Top of Data

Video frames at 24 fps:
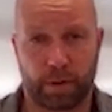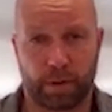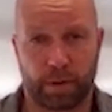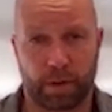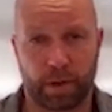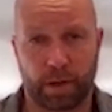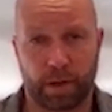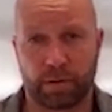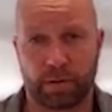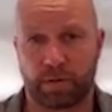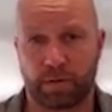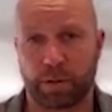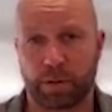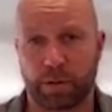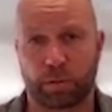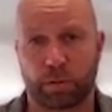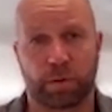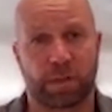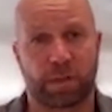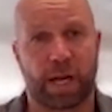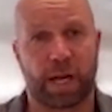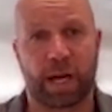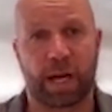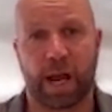individual
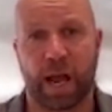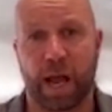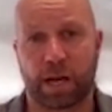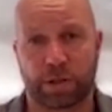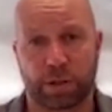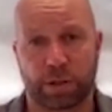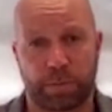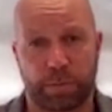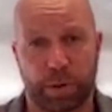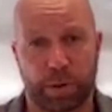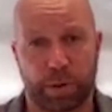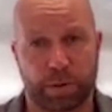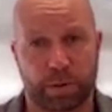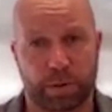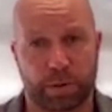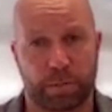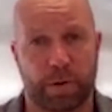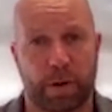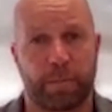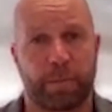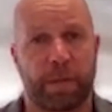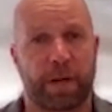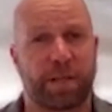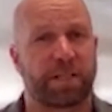data attributes
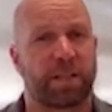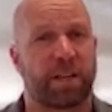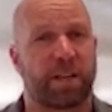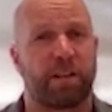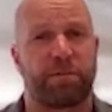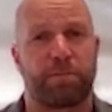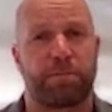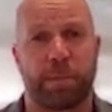about myself,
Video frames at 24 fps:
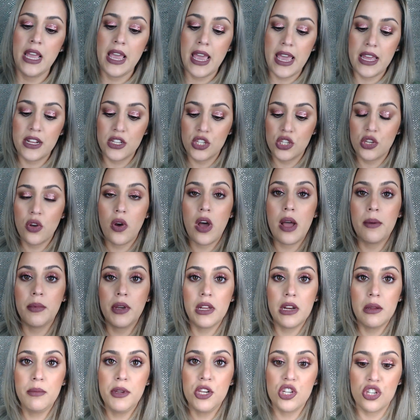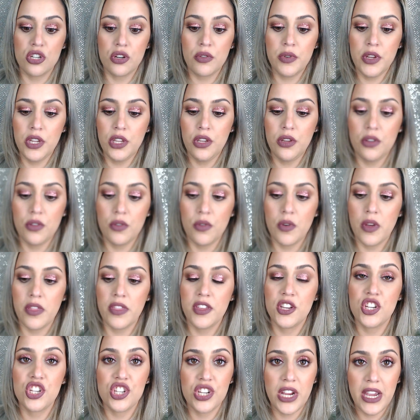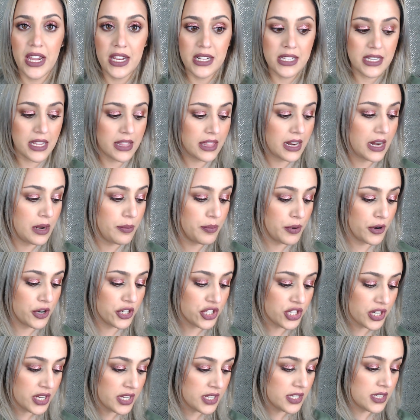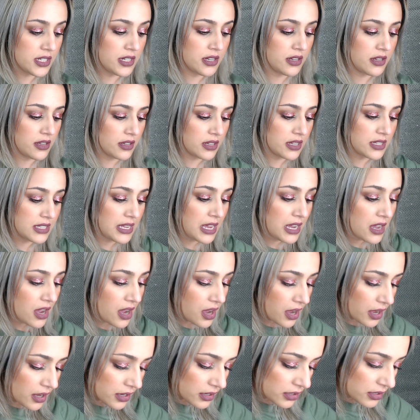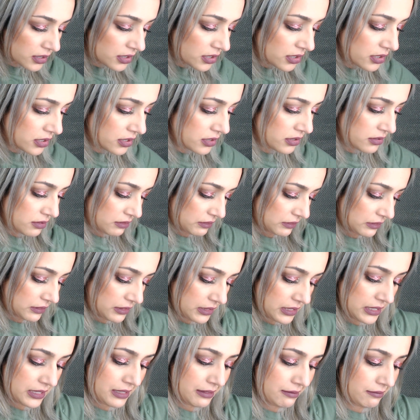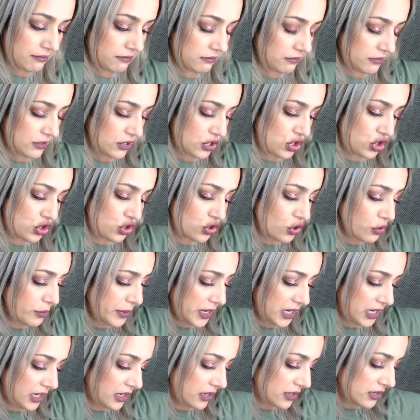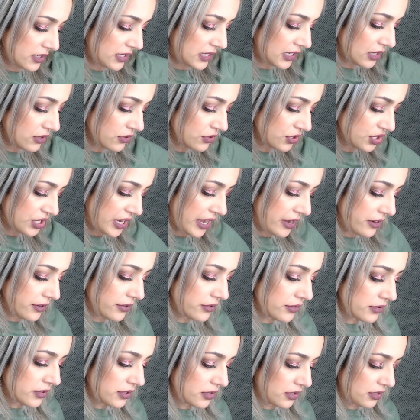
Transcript: And so I'm going to be showing you the shades that I purchased, because I got so many single shadows.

Bottom of Data

> [What to produce]:
Everything in the entries above should be written out again exactly, except the images.

> [Response to this task]:
Video frames at 24 fps:
individual
data attributes
about myself,
Video frames at 24 fps:
Transcript: And so I'm going to be showing you the shades that I purchased, because I got so many single shadows.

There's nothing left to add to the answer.